There’s an angelic quality to the guitar arpeggio and atmosphere created on the album track, “So Here We Are.” While it is light on lyrics, it creates this space where you can just lay back and enjoy it until it crescendos with the repeated, “I can see again.” As if to pull a 180 on that thought, on, “The Pioneers” we get a nervous and tense lyrical onslaught followed by a despondent chorus, “We promised the world we’d tame it, what were we hoping for?”
If you’ve been keeping up with this weekly series, you know the bias toward guitar focused albums is not something I’ve hidden. This is one that may have slipped through the cracks despite nearly universal critical acclaim and selling over a million copies. The record takes you on a six string journey for nearly an hour, and it’s a ride you will want to take again. I hope you continue turning into the light, whatever that means for you.

It’s a Wonderful Life of Albums: Oracular Spectacular
Everyone should have a psychedelic rock album from their youth, and in 2007 we got ours. Oracular Spectacular was the studio album debut for soon to be indie giants MGMT, and nothing sounds more like my sophomore year of college than this record. Formed by Ben Goldwasser and Andrew VanWyngarden at Wesleyan University in 2002 as freshman, MGMT would explode into the mainstream with a blend of psychedelia, electronica and indie rock that was as catchy as it was brilliant.

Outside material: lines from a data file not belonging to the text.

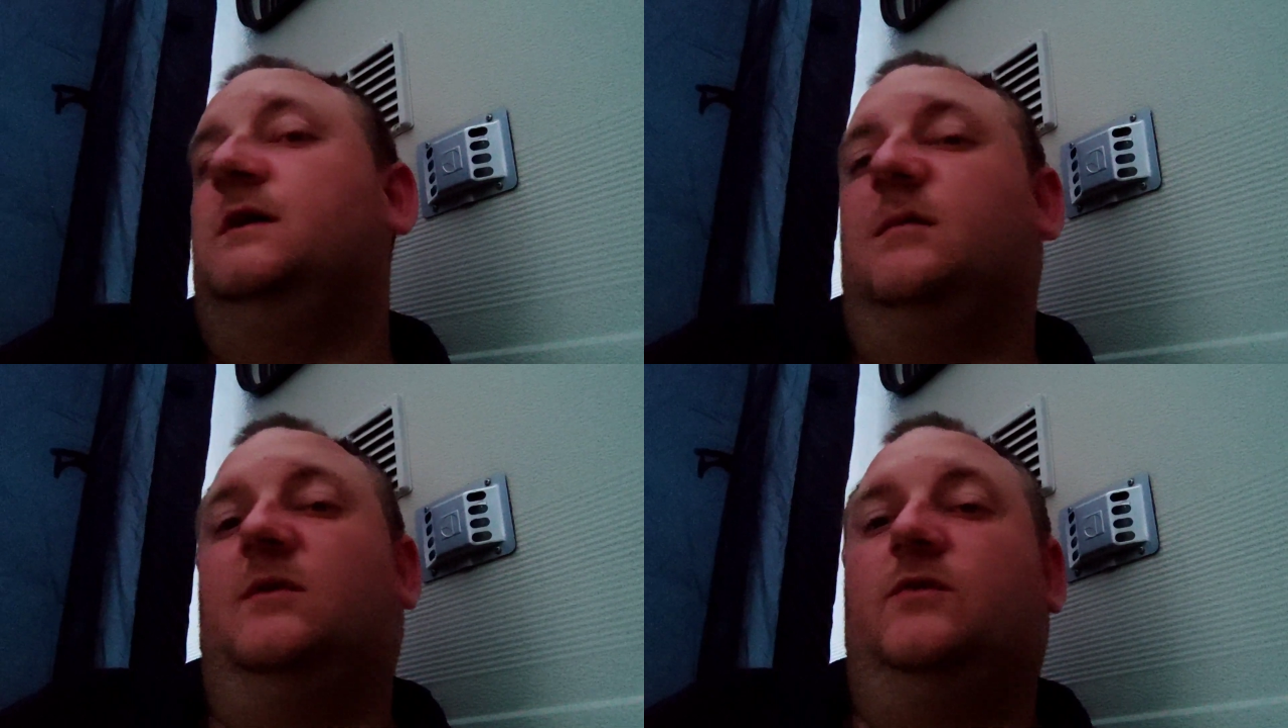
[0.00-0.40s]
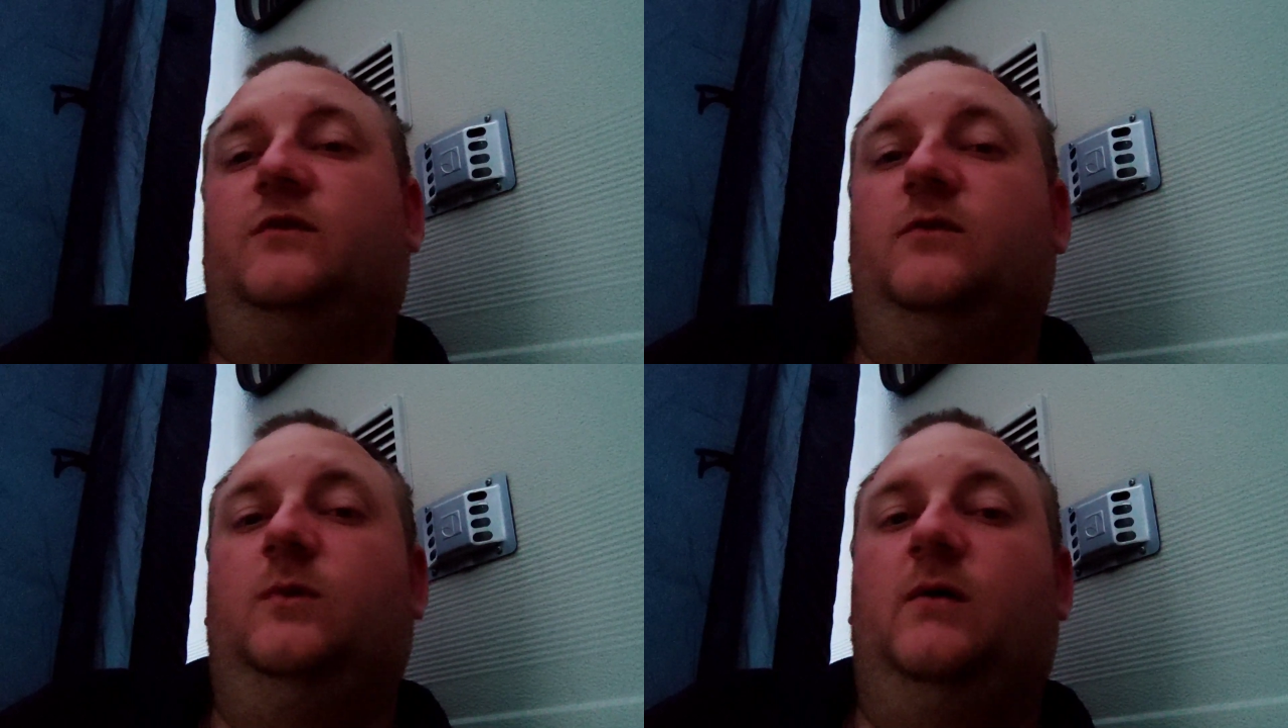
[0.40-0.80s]
I'm not
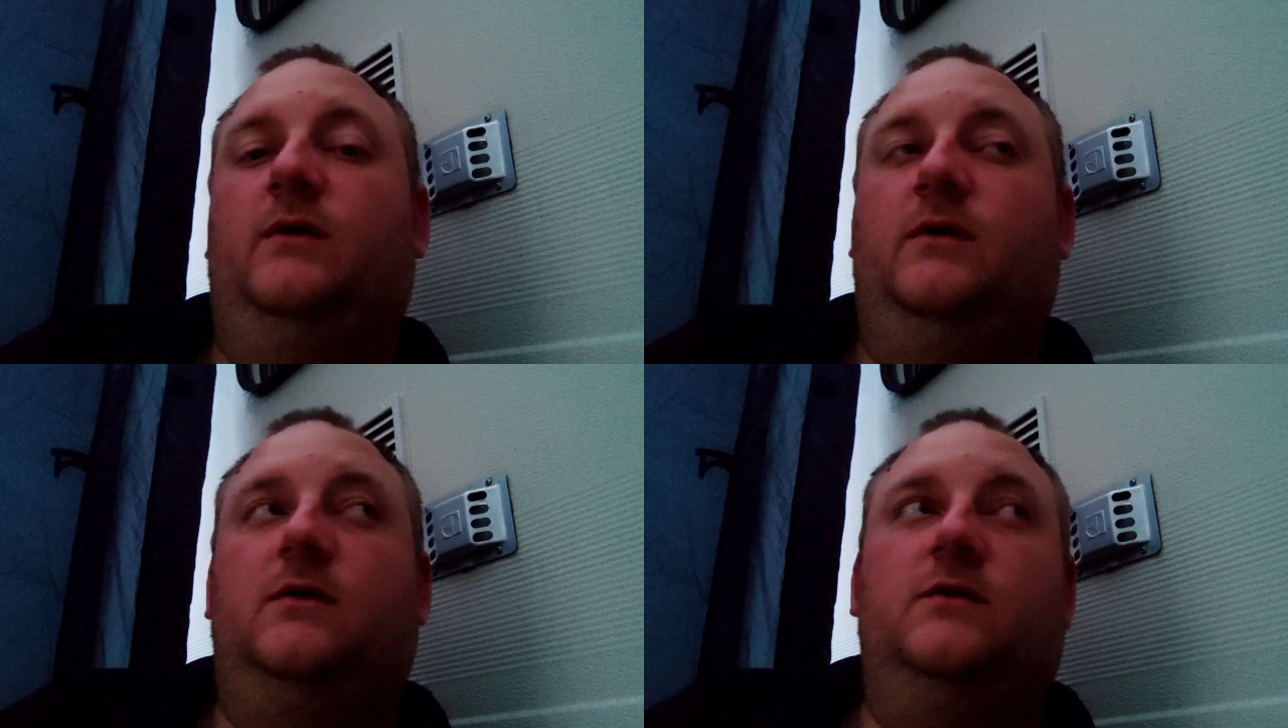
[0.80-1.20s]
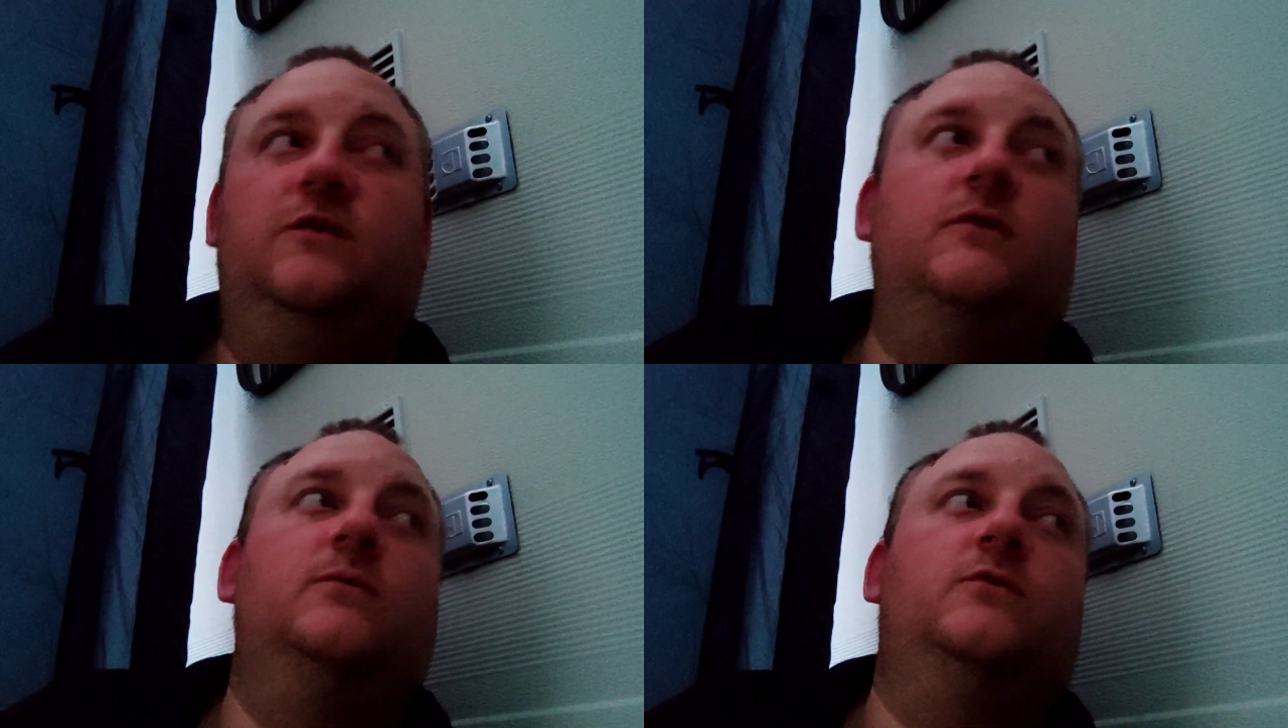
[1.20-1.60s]
too worried. I've got
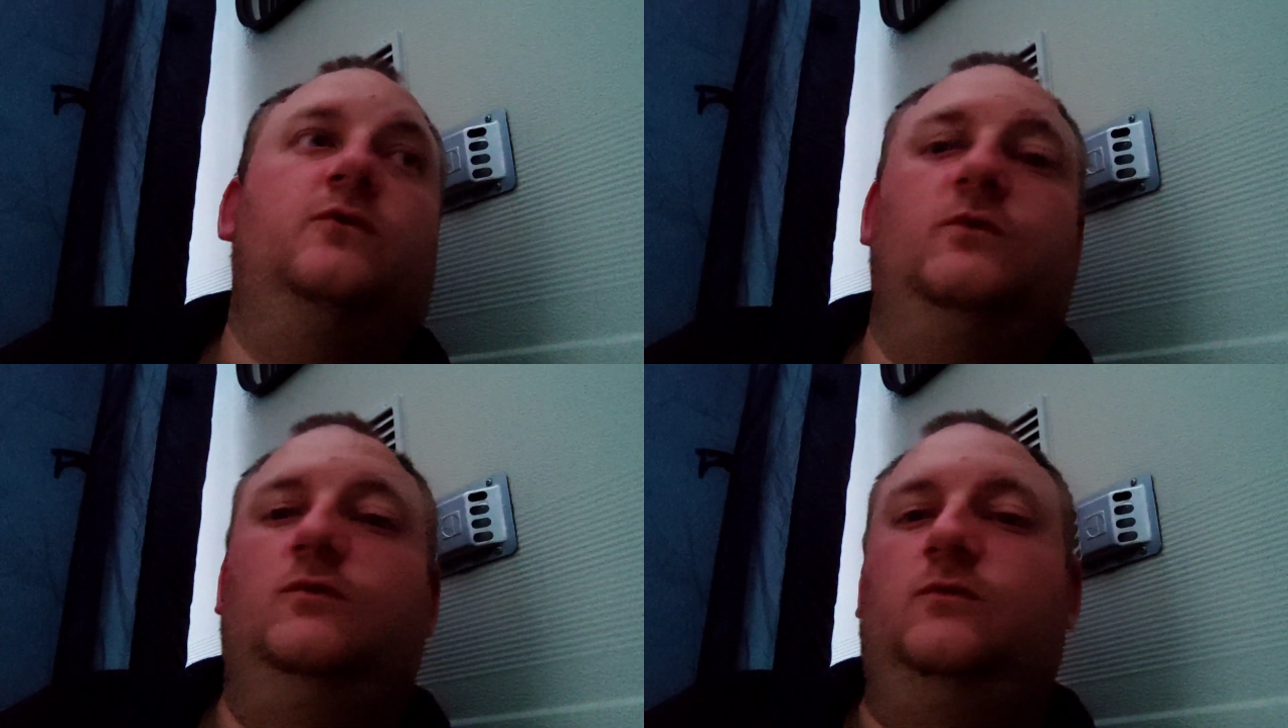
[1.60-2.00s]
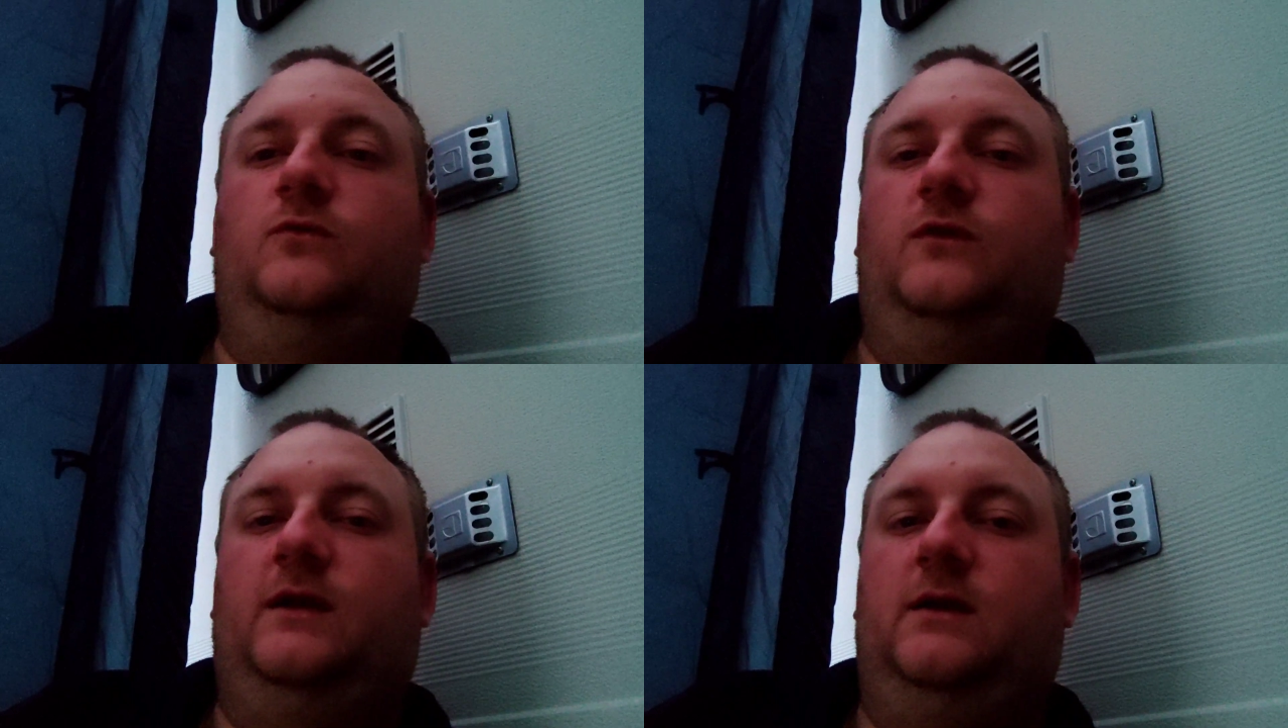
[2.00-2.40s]
2
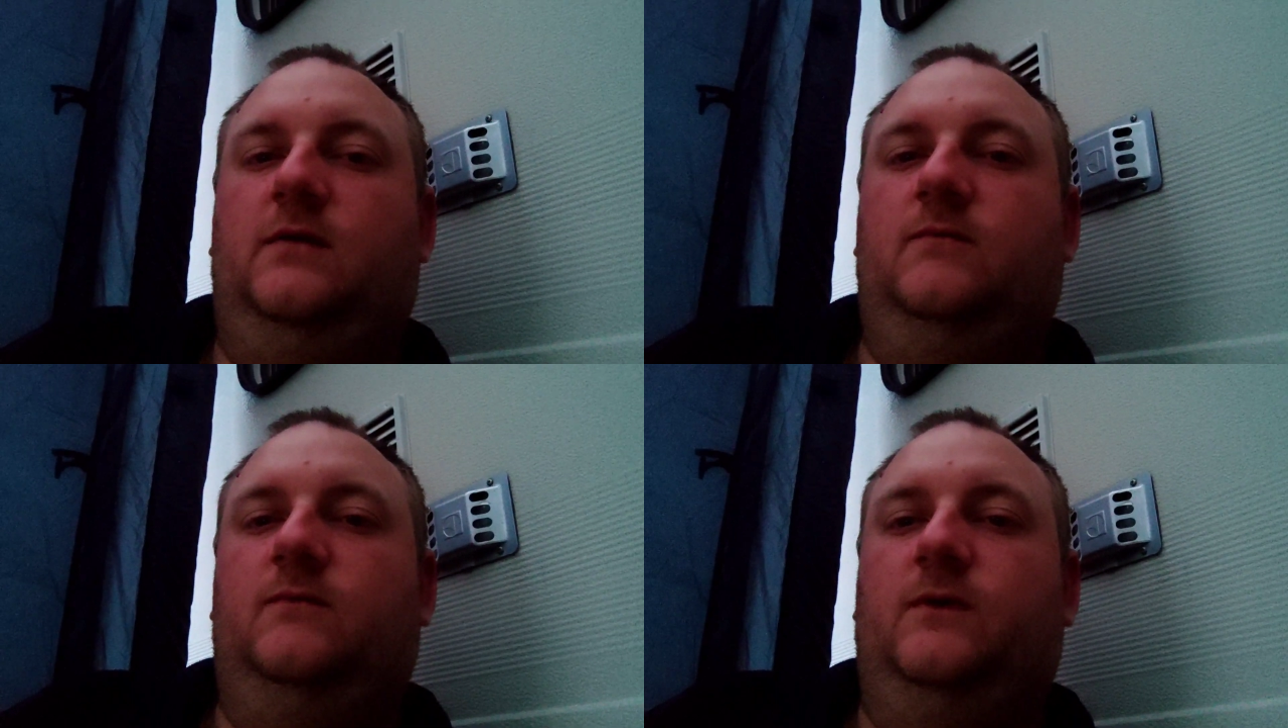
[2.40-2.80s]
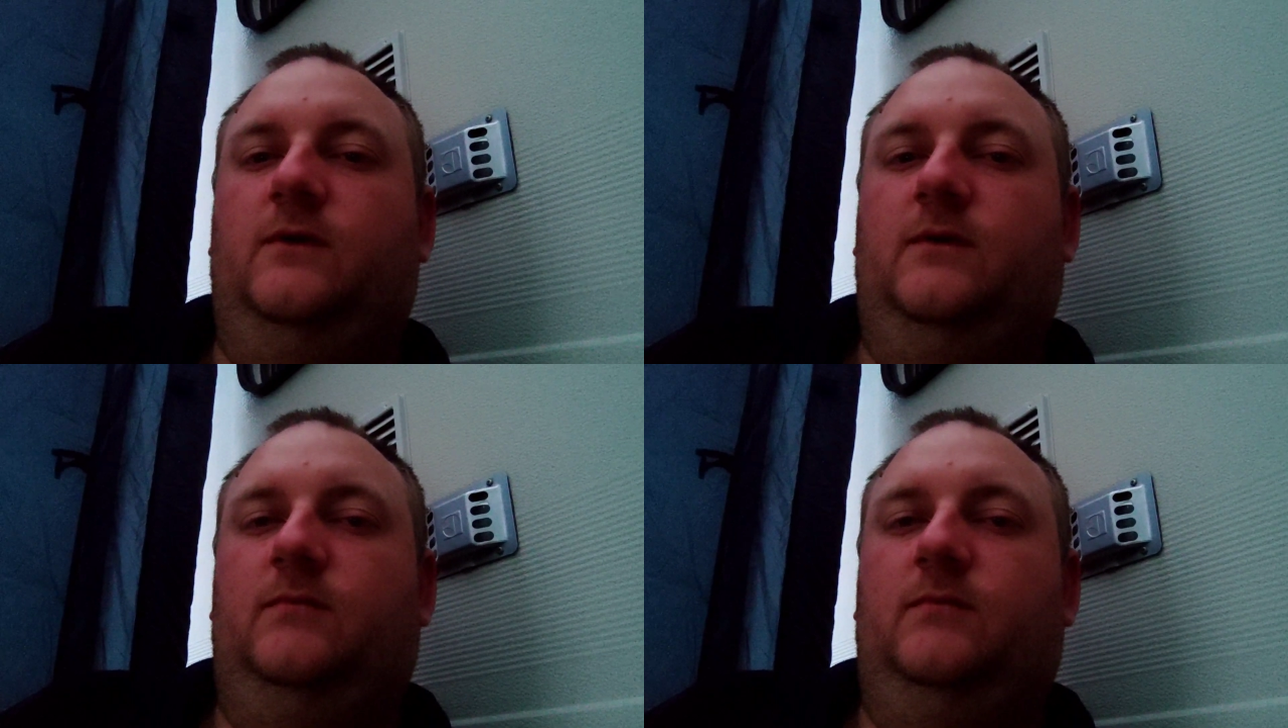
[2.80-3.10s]
screws that have gone through.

The trip starts with the single, “Time to Pretend” a wonderful synthesizer filled ode to dying young and all the fun you can have. There is a point in everyone’s partying youth that this ethos seems plausible, if only momentarily. The hook during the chorus is instantly recognizable, and the lyrics were canon among college students at the time. As they agree to live fast and die young, the future seems absurd, “Yeah it’s overwhelming, but what else can we do? Get jobs in offices and wake up for the morning commute?”
Further on the journey we run into a song about a special lady with the magic touch in, “Electric Feel.” The grooving bass drives a stomping beat that makes you want to move, as slowly as you like of course. This one will hook you with its’ ear worm quality and its hard not to bounce with the chorus, “I said, ‘Ooh girl, shock me like an electric eel, babygirl, turn me on with your electric feel.’” Infectious doesn’t even begin to describe this song at a house party, and this album should come with glow sticks.
The highest charting single on the album, “Kids” which peaked at number nine on the billboard alternative list is one of the best songs of my college years. The synth-heavy track oozes with pop sensibility, the melodic lead synth line that permeates is contagious and it’s really fantastic on large speakers. I have never understood what this song was about, and I have never cared, it’s pop perfection. I have to mention the acoustic cover of the song by The Kooks in 2008 is also worth looking up, in the realm of indie-sublime.
This record came out during the perfect time for me to hear it, and I am nostalgic about it. It’s not rosy retrospection however and I am not overapraising it. It appears on Rolling Stone’s, “Top 500 Albums of All Time” 2012 list at #494, as well as on every roommate’s iPod from the late oughts. It’s a very easy listen with some drinks and friends or your favorite psychedelic sweetener, and it’s catchy choruses just may expand your mind as well.